We will be hosting our Annual Legal Update on Thursday 24 October 2019. The invitation went out last week; we hope that you have received it! If not, you can find all the details on how to register on our website.

We are always talking about key legal developments, topical issues and what we are up to, so please follow us (@ClarionEmpLaw) to be kept up to date between our monthly newsletters.

Preparing for Christmas 

We hope that you have had a restful and enjoyable break over the summer. As the sun starts to recede, it is time for many of us to start thinking about Christmas. Some of you will have increased demand for products or services, and many of you will have a lot of employees wanting to take time off over the Christmas period. What can you do, and what can you not do, when managing the staffing requirements?

1. You can refuse a request for annual leave 

No employee has the right to take annual leave at any time of year, they always need your permission. If you must have some cover over the Christmas period, make sure that your approach to approving leave is not discriminatory. If you give priority to those with longer service, this could be indirect age discrimination. If you give priority to those with caring responsibilities, this could be sex discrimination. Try to agree an approach with your employees that is fair and can be applied each year (first come, first served may be the easiest option).

2. There is no legal right to leave on a bank holiday

Christmas Day and Boxing Day are bank holidays, but there is no legal right to take these days as leave. If an employee has to work on these days, there is no legal right to enhanced payment. However, your company holiday policy might give an entitlement to time off, or enhanced pay if working, and, if so, you should follow your policy.

3. You can use attendance bonuses

If attendance at work over the Christmas period is particularly important you could pay a bonus to employees who attend and take no sick days off. However, if you take that approach, you must be flexible with any disabled or pregnant employees. Penalising them because of disability-related, or pregnancy-related, absence would amount to discrimination.

4. You can insist that employees take leave during the Christmas period

If you want to close down between Christmas and the New Year, you can tell employees that they must keep the required amount of leave to cover this period. It is best to give employees lots of notice of this, so that they can keep back the required amount of leave.

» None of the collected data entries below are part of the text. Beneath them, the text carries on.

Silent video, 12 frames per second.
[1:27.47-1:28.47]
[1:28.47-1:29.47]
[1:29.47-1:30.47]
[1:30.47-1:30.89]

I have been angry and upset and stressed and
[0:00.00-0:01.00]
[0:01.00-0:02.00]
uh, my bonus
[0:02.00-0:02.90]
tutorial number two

Holiday pay for part-time workers 

If an employee works throughout the year, but works fewer hours than a full-time employee, their holiday pay will be part of their ‘normal pay’. If they take a week’s leave, you pay them what they would have received if they had been at work. Calculating holiday pay becomes more complicated if the individual does not work regular hours, for example, if they are working on a zero hours contract. The Acas advice is to pay holiday pay at 12.07% of usual earnings (this is calculated by dividing 5.6 - the number of weeks of annual leave set out in the Working Time Regulations 1998 -  by 46.4 – which is 52 weeks minus 5.6). However, the Court of Appeal ruling in Brazel v The Harper Trust [2019] suggested this approach should not be used for part-year workers (i.e. those on permanent contracts but who only work part of the year).

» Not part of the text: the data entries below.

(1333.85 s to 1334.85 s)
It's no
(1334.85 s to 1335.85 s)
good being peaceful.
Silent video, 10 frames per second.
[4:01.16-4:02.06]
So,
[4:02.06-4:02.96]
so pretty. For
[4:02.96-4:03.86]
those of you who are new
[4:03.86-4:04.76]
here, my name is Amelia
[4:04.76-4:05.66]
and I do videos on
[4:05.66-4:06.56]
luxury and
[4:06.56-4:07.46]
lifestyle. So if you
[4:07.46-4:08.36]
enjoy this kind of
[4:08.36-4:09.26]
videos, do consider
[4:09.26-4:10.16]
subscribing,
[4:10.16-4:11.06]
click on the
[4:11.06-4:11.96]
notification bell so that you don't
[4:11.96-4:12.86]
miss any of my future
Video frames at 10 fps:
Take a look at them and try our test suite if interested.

The employee in this case was a music teacher in a school. She did not work regular hours, and only worked during school terms. Her holiday pay was calculated by taking 12.07% of her earnings, but she argued that this was penalising her for working part-time. She argued that her holiday pay should be calculated in the same way as full-time employees, taking an average of earnings over the 12 weeks prior to her period of leave. This meant that she received considerably more holiday pay (and proportionately more than many full-time employees). She has been successful in her argument.

Actions:

Ensuring a fair redundancy 

If you have a group of employees doing broadly similar work, and you have a need to reduce staffing levels, you are likely to be facing a redundancy situation. You need to ensure that your process for selecting who is dismissed due to redundancy is fair.

In Ghaffar v Age UK Calderdale and Halifax [2019] there was a need to make redundancies and a selection process was carried out. An error was made in the scoring, which meant that Ghaffar was wrongly selected for redundancy. This was found to be an unfair dismissal.

Actions: 

Also, of interest in the Ghaffar case is the finding on whistleblowing. The employee alleged that he had been dismissed because he had made a public interest disclosure. A senior manager had appointed his wife to a role in the organisation. As the organisation was a charity, Ghaffar argued that this was an improper use of charitable funds and therefore reported this to both the national office of the charity and the Charity Commission. However, it was ruled that this was not a public interest disclosure because, although there clearly had been nepotism, no law had been breached.

Actions:

Dismissal for bringing the company into disrepute 

If one of your employees does something in their own time, which you think is wrong, can you dismiss them for bringing your company into disrepute?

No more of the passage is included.